> **The task**
Please give back exactly the line with "[33:13.40-33:14.40]" and each line after it through the end of the material, leaving out the pictures.
======
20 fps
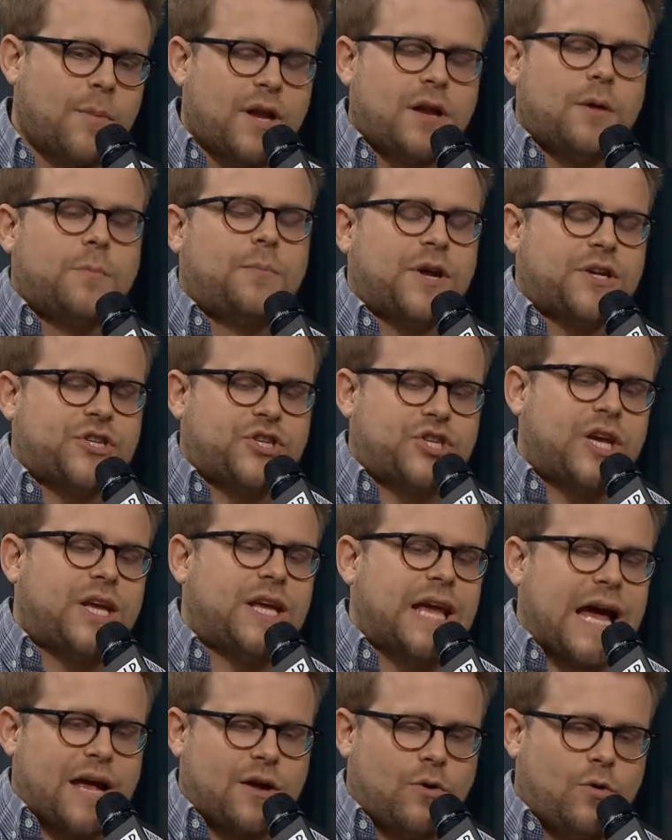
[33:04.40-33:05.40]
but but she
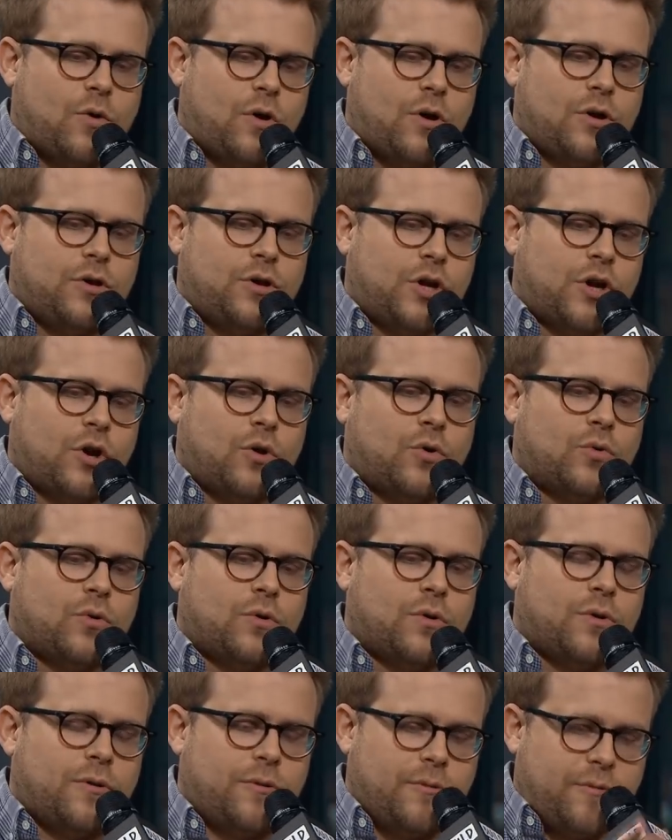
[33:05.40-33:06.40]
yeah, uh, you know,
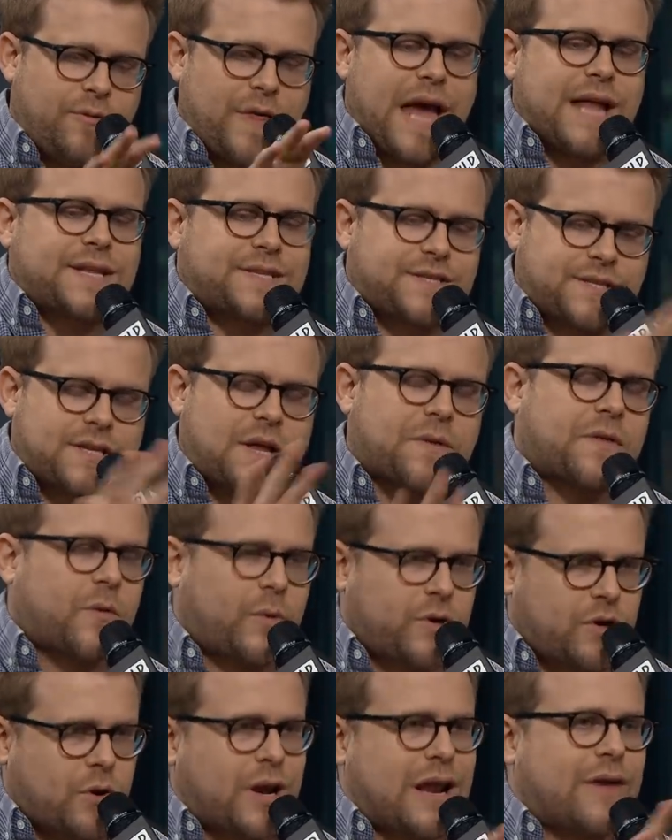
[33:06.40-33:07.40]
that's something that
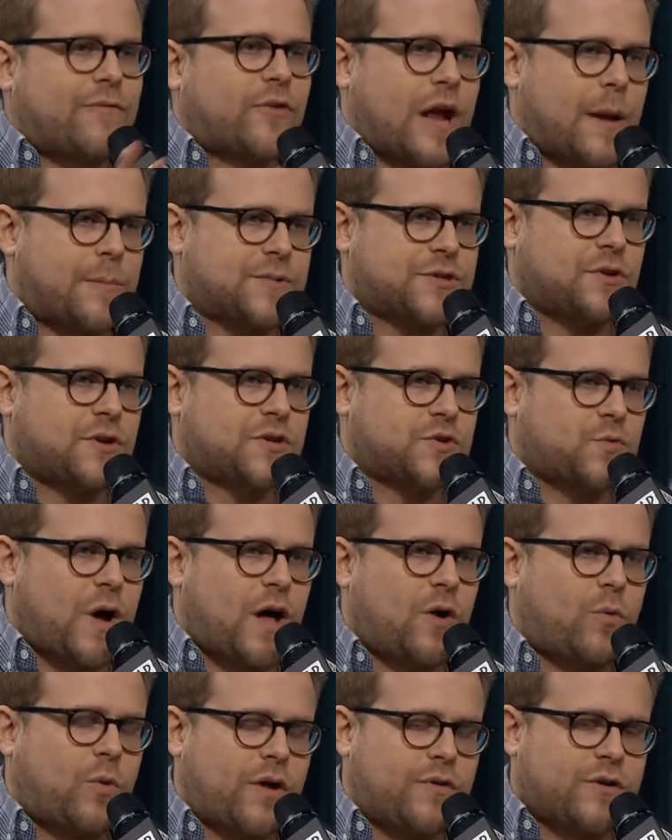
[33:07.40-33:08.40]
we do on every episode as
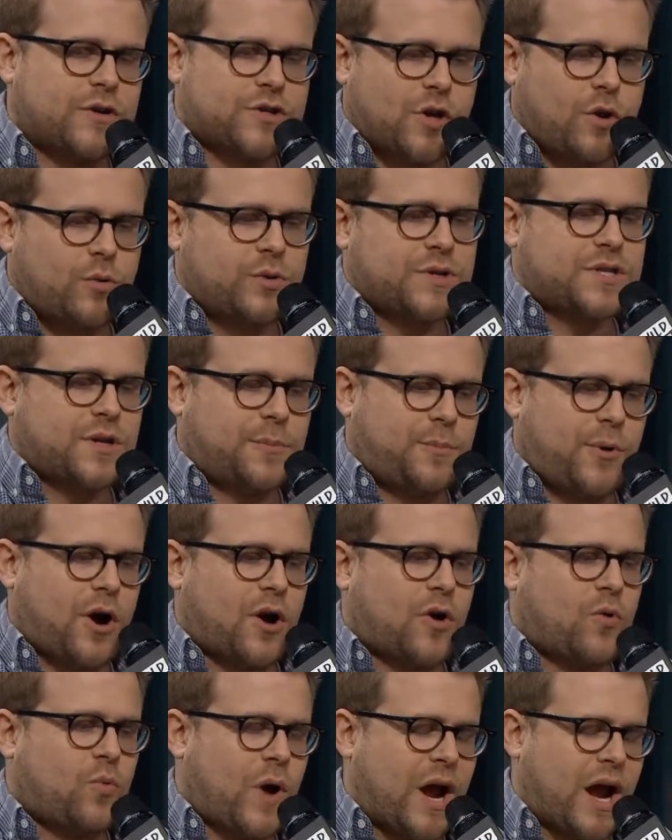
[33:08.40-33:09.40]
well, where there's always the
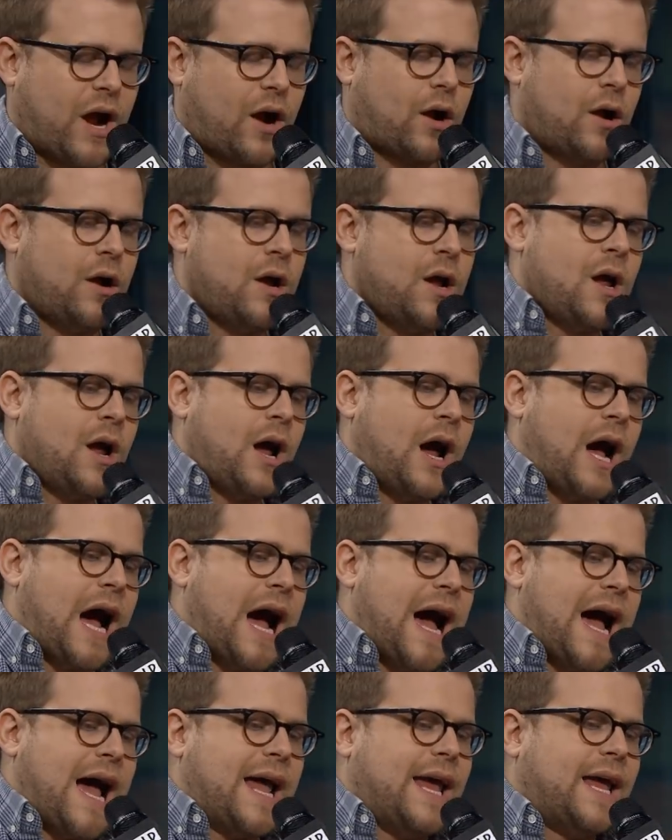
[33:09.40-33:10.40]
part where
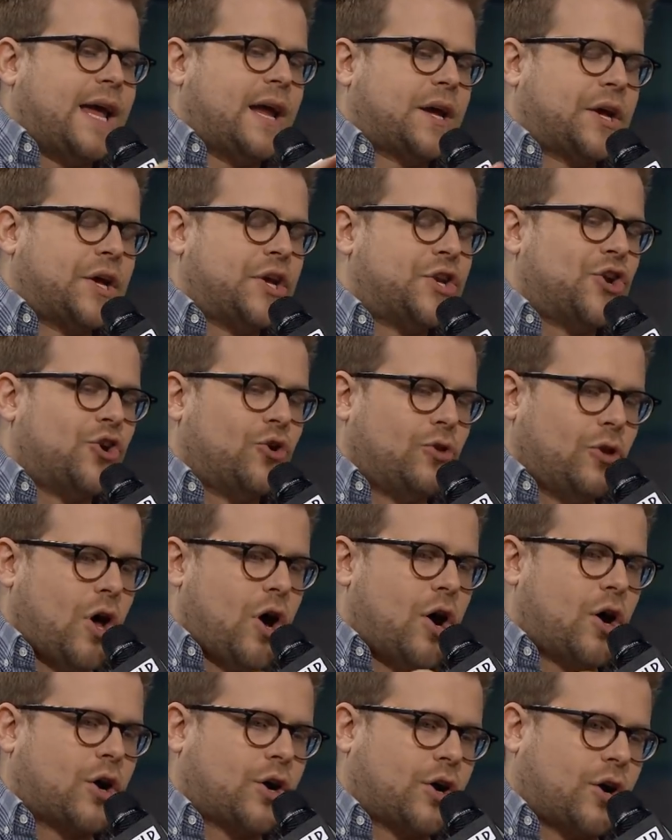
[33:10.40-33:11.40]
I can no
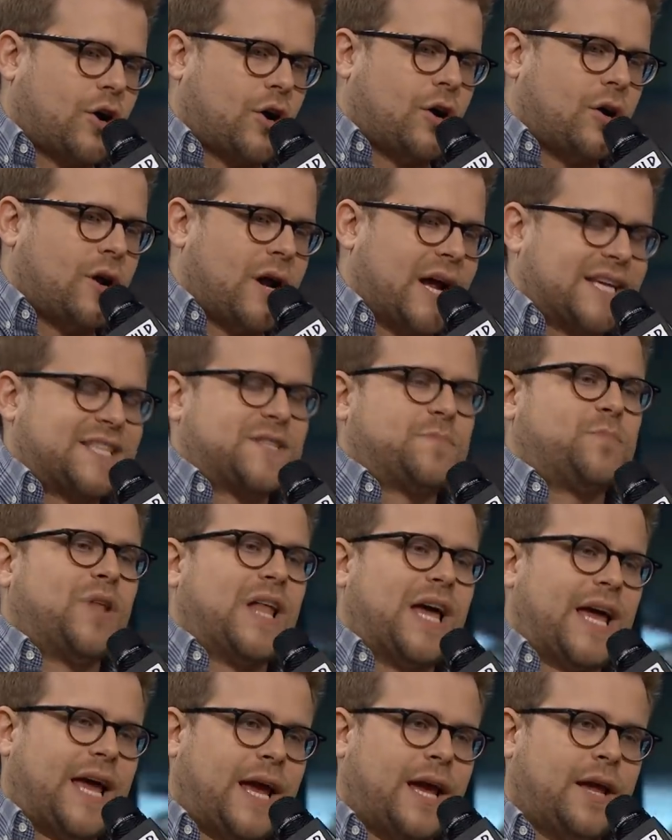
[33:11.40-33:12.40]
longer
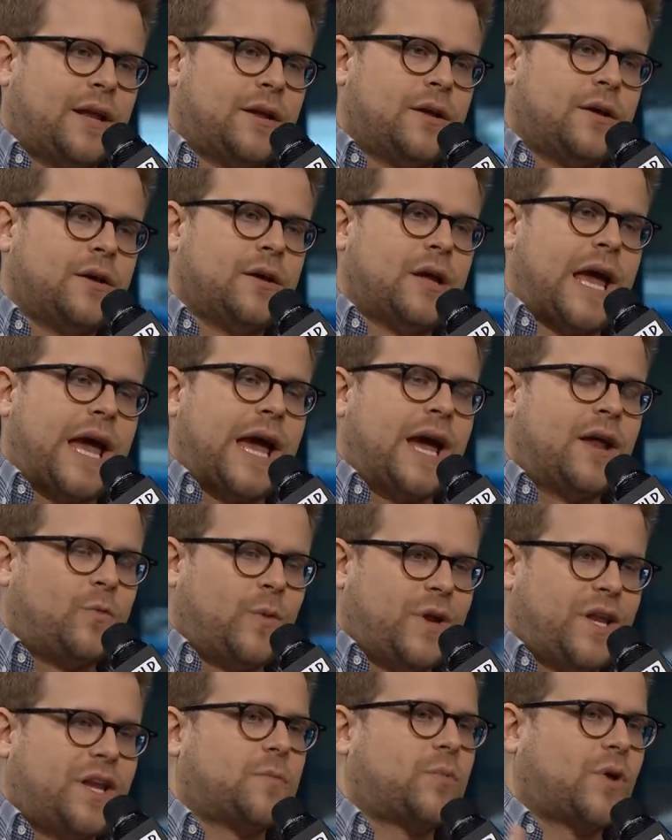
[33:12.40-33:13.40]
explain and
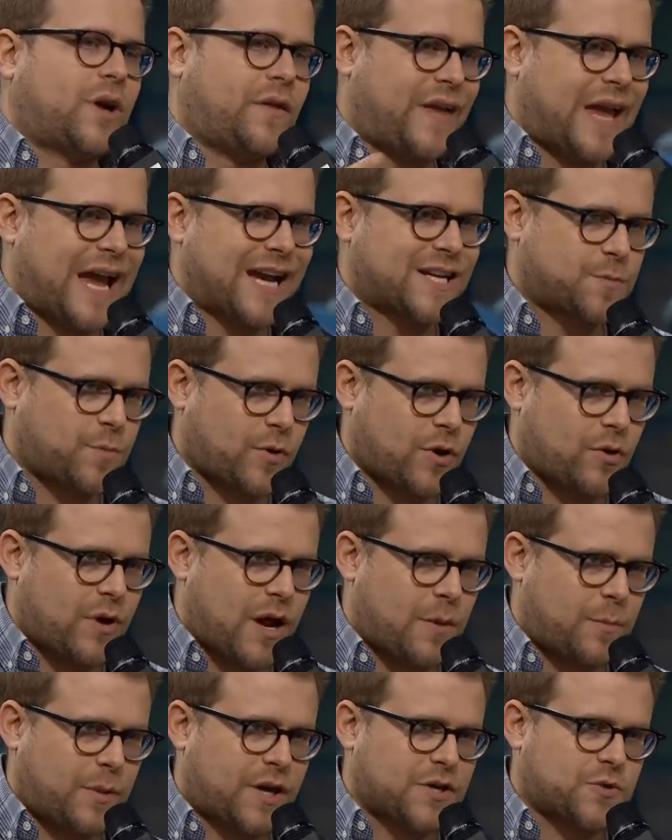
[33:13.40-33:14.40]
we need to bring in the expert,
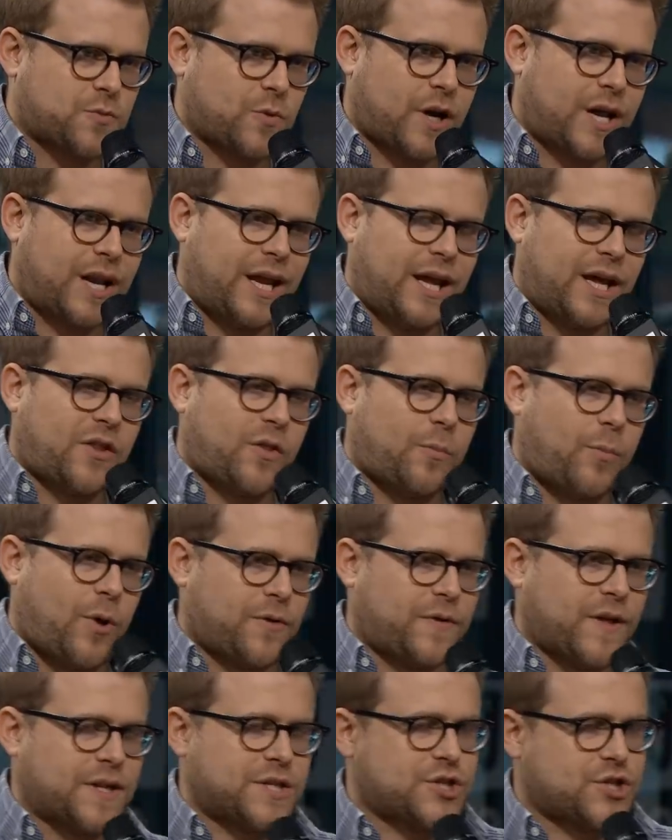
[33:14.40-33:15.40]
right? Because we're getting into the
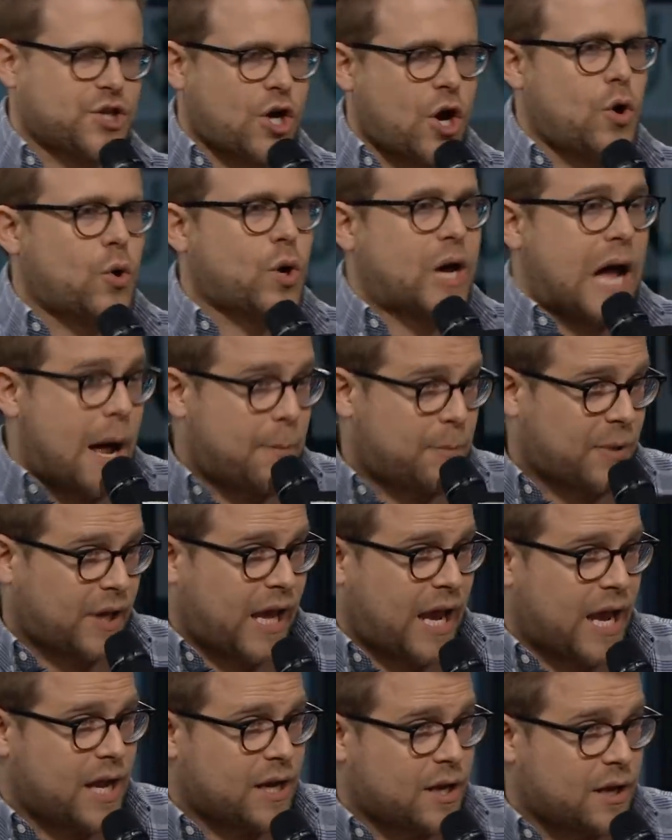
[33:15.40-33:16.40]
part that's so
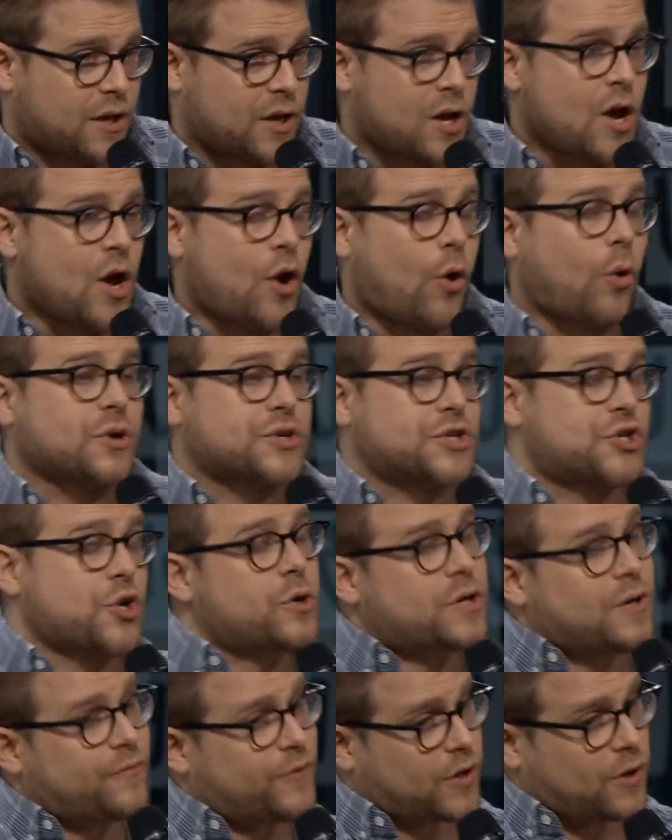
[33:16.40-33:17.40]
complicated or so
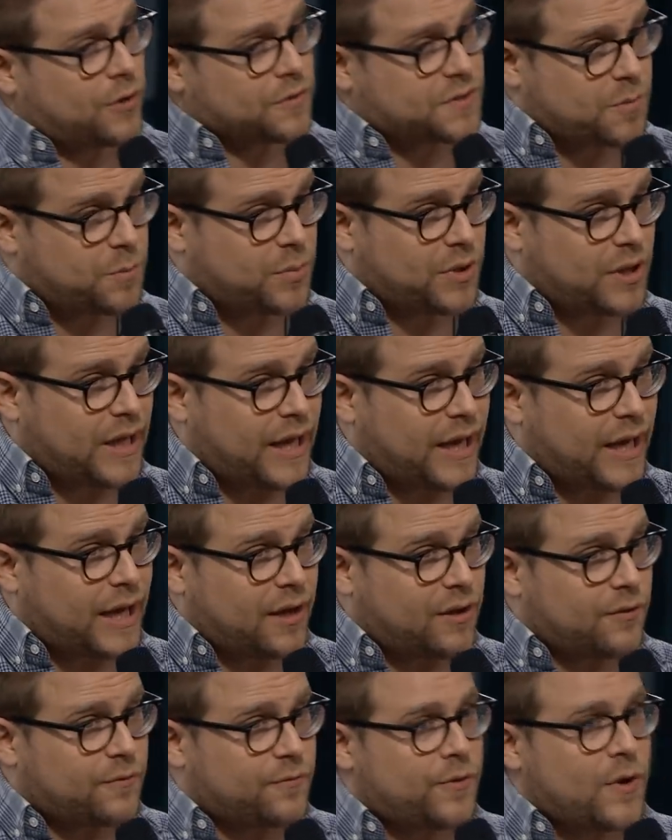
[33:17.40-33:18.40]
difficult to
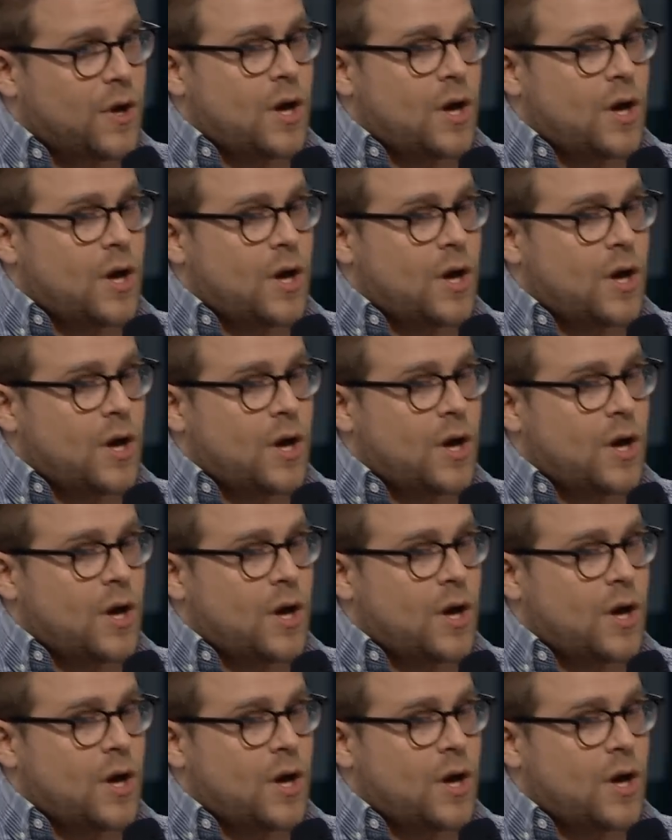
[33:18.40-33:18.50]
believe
======
> **Reply to the task**
[33:13.40-33:14.40]
we need to bring in the expert,
[33:14.40-33:15.40]
right? Because we're getting into the
[33:15.40-33:16.40]
part that's so
[33:16.40-33:17.40]
complicated or so
[33:17.40-33:18.40]
difficult to
[33:18.40-33:18.50]
believe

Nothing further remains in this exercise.